In the past, global empires such as those of Rome or Britain or France could face attacks from anywhere across the empire. Britain, for instance, fought Imperial wars in Southern Africa and Afghanistan. The Internet takes us back to that situation – any country, no matter how small or obscure, potentially faces cyber espionage or incursions or attacks from people anywhere in the world. Ask Estonia or Denmark, both small countries that came under attack from cyber attackers.

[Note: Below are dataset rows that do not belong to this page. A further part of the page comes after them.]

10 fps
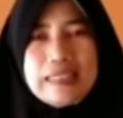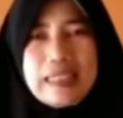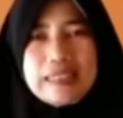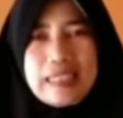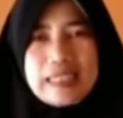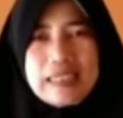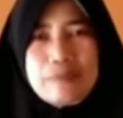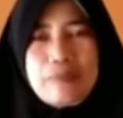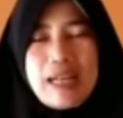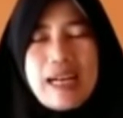Dan yang
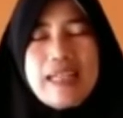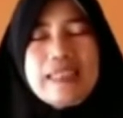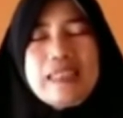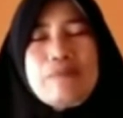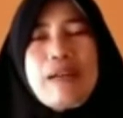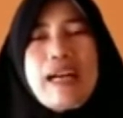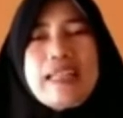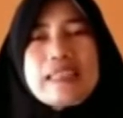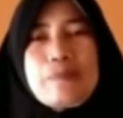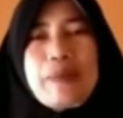kelima,
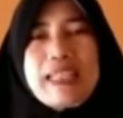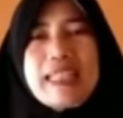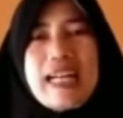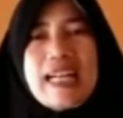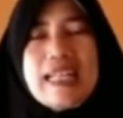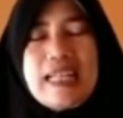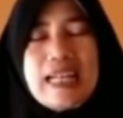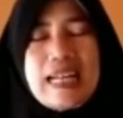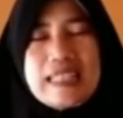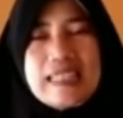iman kepada
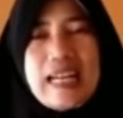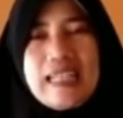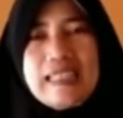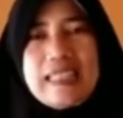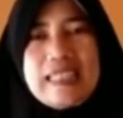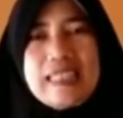hari akhir.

The Roman Empire never did manage to subdue the belligerent peoples in what is now Scotland. How ironic, then, that Scots nationalists seem not to have realized that an independent nation will need to defend itself from global attack. MP Rory Stewart has reminded them, asking some hard, clear-light-of-day, questions about the romantic, candle-lit, vision of Scottish independence. Questioning Nicola Sturgeon, Scotland’s Deputy First Minister, who was appearing before the UK House of Commons Committee on Foreign Affiars, Stewart asked about independent Scotland’s plans for intelligence and security:
Sturgeon came under repeated pressure from the Tory MP for Penrith and the Border, Rory Stewart, a former army officer and Foreign Office diplomat, to explain how an independent Scotland would build, equip, train and fund its own spying and security services.

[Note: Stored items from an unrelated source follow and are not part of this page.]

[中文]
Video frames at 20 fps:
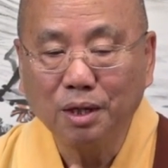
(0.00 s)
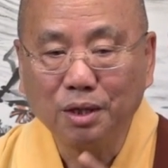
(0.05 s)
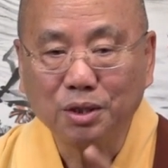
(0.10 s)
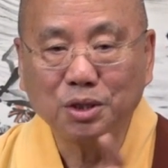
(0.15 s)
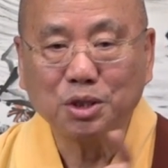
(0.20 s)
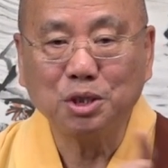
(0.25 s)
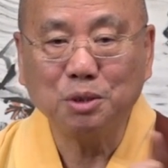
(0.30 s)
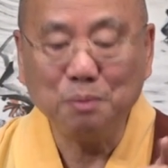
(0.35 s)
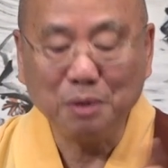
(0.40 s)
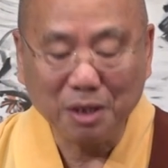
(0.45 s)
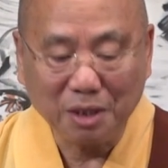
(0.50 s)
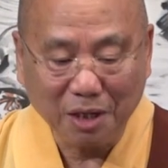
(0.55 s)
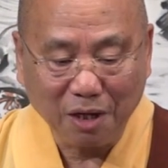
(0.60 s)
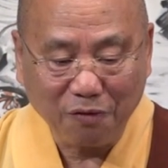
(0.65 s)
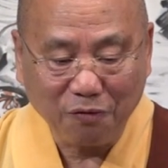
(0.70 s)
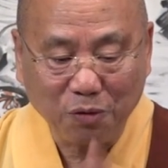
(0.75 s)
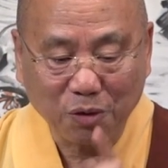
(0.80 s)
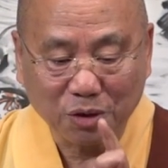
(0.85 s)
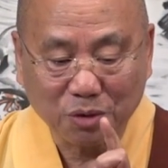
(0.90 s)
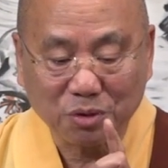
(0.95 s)
持名
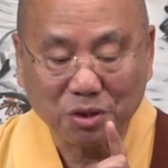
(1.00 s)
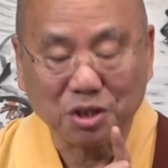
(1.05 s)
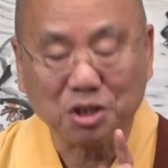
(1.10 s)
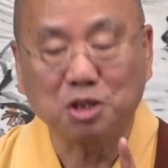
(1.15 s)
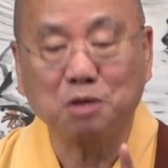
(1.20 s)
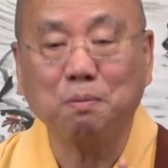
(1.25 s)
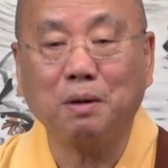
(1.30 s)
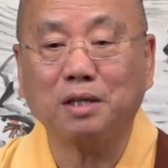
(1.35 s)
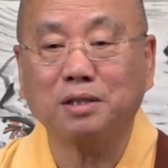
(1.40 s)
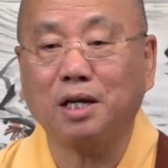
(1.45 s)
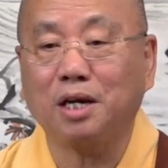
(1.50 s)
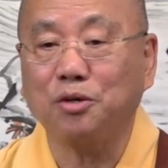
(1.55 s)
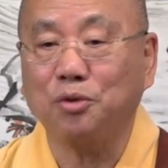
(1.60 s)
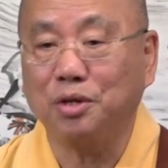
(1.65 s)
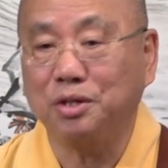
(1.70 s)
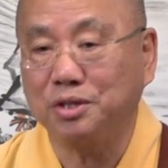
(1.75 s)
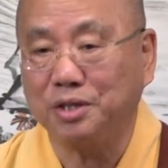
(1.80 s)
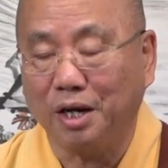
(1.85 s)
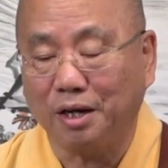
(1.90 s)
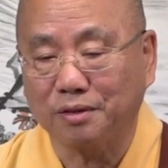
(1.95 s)
念佛就是十八大
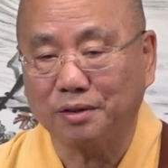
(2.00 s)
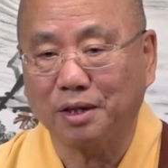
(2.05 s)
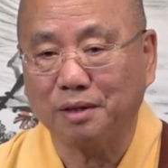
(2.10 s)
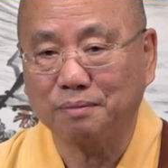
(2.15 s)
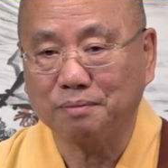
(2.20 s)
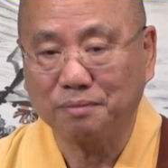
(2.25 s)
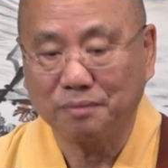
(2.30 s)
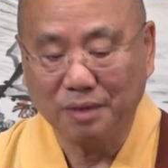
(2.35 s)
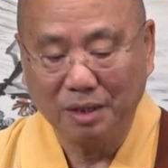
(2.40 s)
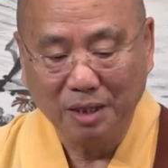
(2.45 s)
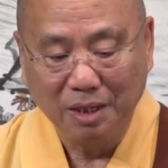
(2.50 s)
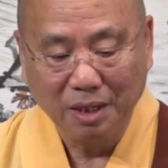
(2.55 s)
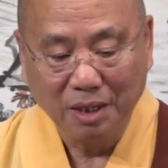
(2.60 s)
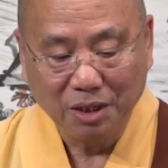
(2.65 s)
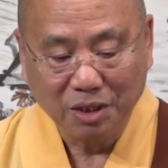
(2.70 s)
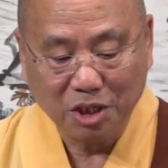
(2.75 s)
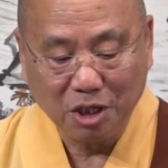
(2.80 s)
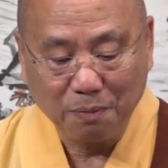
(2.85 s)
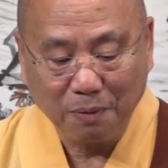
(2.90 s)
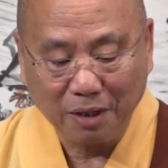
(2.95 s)
愿讲的，
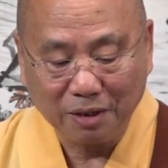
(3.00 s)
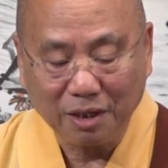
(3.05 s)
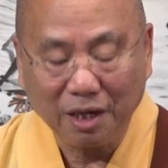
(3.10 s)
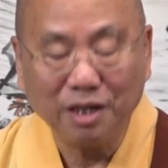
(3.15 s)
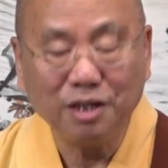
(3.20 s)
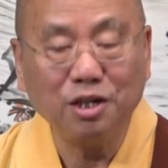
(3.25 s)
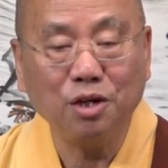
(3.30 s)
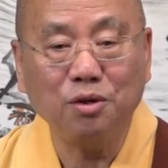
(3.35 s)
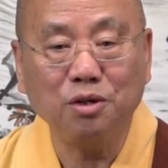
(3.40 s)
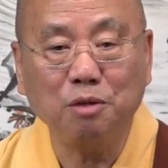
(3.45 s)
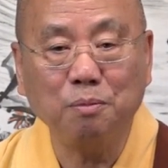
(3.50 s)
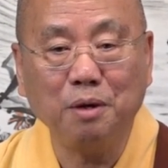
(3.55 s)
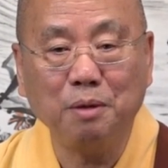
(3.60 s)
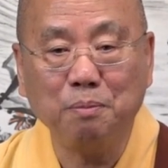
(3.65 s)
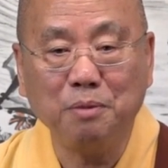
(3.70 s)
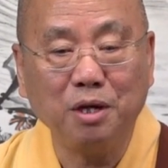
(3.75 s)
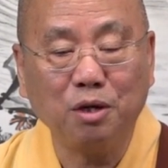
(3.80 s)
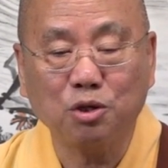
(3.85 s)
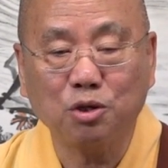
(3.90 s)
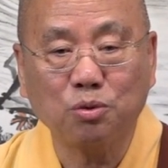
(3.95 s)
十八大愿里面
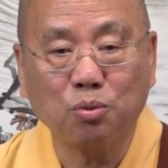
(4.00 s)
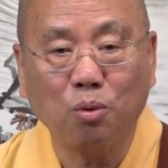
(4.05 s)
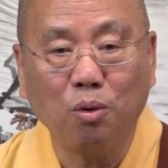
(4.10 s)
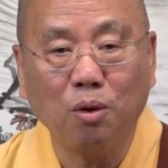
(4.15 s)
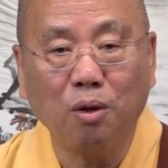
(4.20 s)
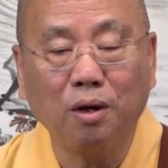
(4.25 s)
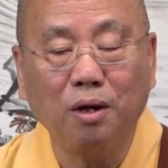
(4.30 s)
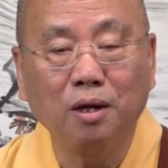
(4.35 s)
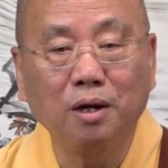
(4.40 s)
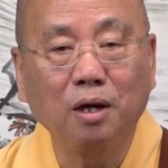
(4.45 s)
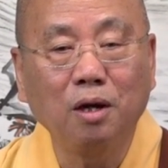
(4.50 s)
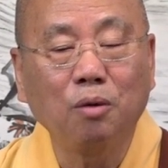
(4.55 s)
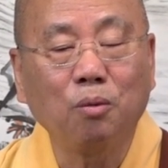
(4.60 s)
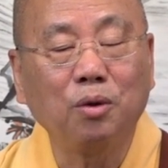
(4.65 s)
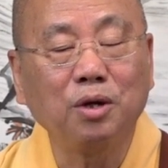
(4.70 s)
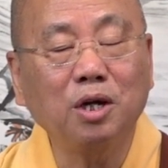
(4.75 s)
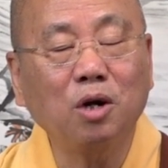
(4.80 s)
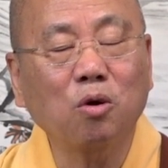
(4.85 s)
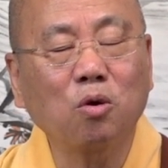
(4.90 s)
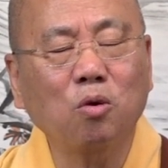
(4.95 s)
没有说
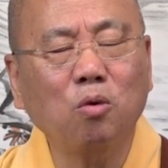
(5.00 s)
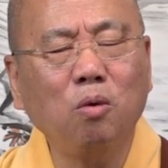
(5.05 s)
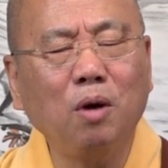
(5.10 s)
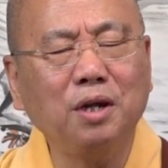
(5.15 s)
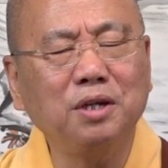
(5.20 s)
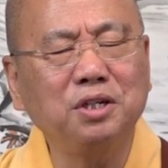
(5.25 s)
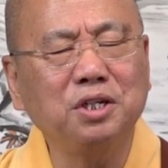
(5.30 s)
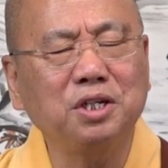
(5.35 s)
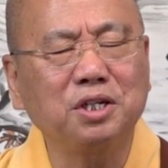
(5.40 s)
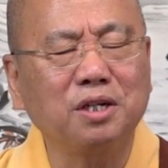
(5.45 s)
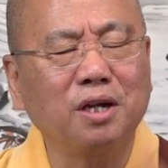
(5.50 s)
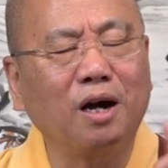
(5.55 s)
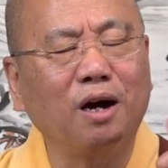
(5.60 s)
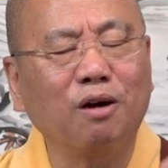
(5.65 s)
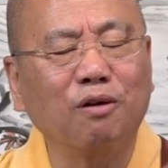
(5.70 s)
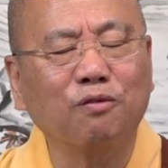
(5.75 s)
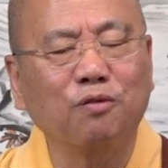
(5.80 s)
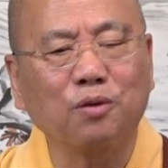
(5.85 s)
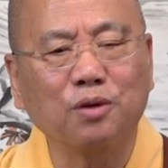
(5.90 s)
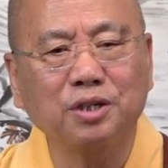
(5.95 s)
我要观想
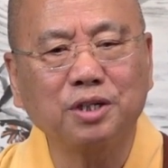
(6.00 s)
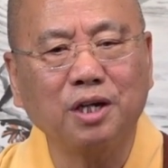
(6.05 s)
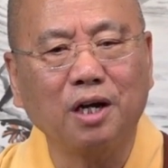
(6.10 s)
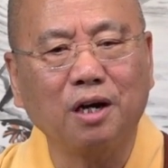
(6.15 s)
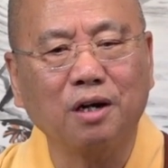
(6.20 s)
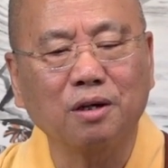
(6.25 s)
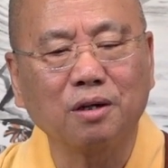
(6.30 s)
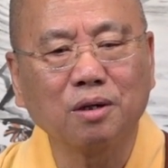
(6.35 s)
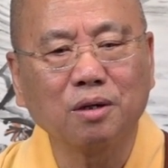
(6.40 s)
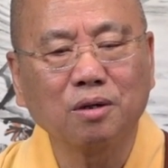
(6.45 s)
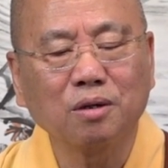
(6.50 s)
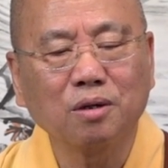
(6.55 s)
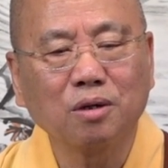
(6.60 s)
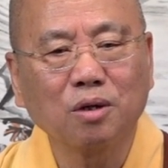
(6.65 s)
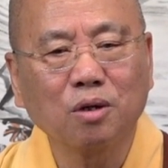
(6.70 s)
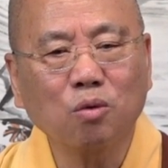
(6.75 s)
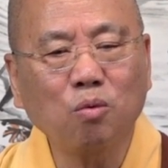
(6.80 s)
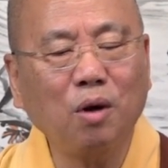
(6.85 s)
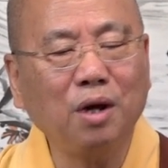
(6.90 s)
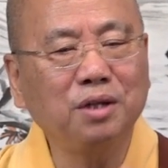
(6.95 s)
佛像、
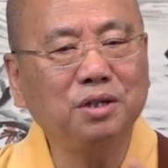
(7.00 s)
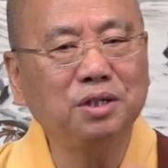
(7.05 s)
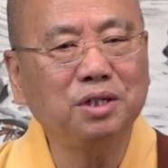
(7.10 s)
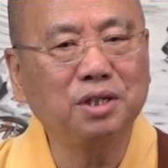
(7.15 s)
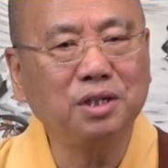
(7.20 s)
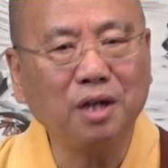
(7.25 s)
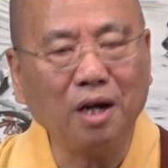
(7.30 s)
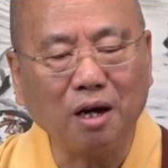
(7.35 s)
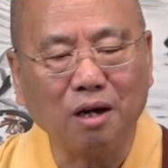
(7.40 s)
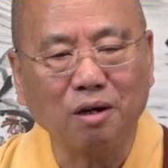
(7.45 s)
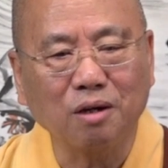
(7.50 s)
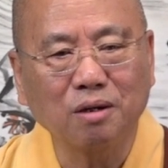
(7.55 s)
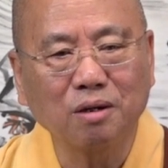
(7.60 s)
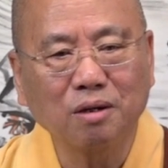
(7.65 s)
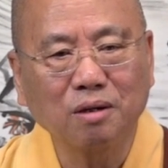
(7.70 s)
观相，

Stewart said the UK’s current annual spying and security budget did not include the total historic costs of building and equipping its intelligence services, from setting up secure intelligence units in overseas embassies, training its agents, to building and equipping GCHQ.
It would cost billions, he said, to set up the secure communications Scotland needed for its intelligence agencies. For instance, if an independent Scotland wanted to have the same number of embassies overseas as Ireland, which has 97, or Finland, which has 93, it would cost hundreds of millions to equip them.”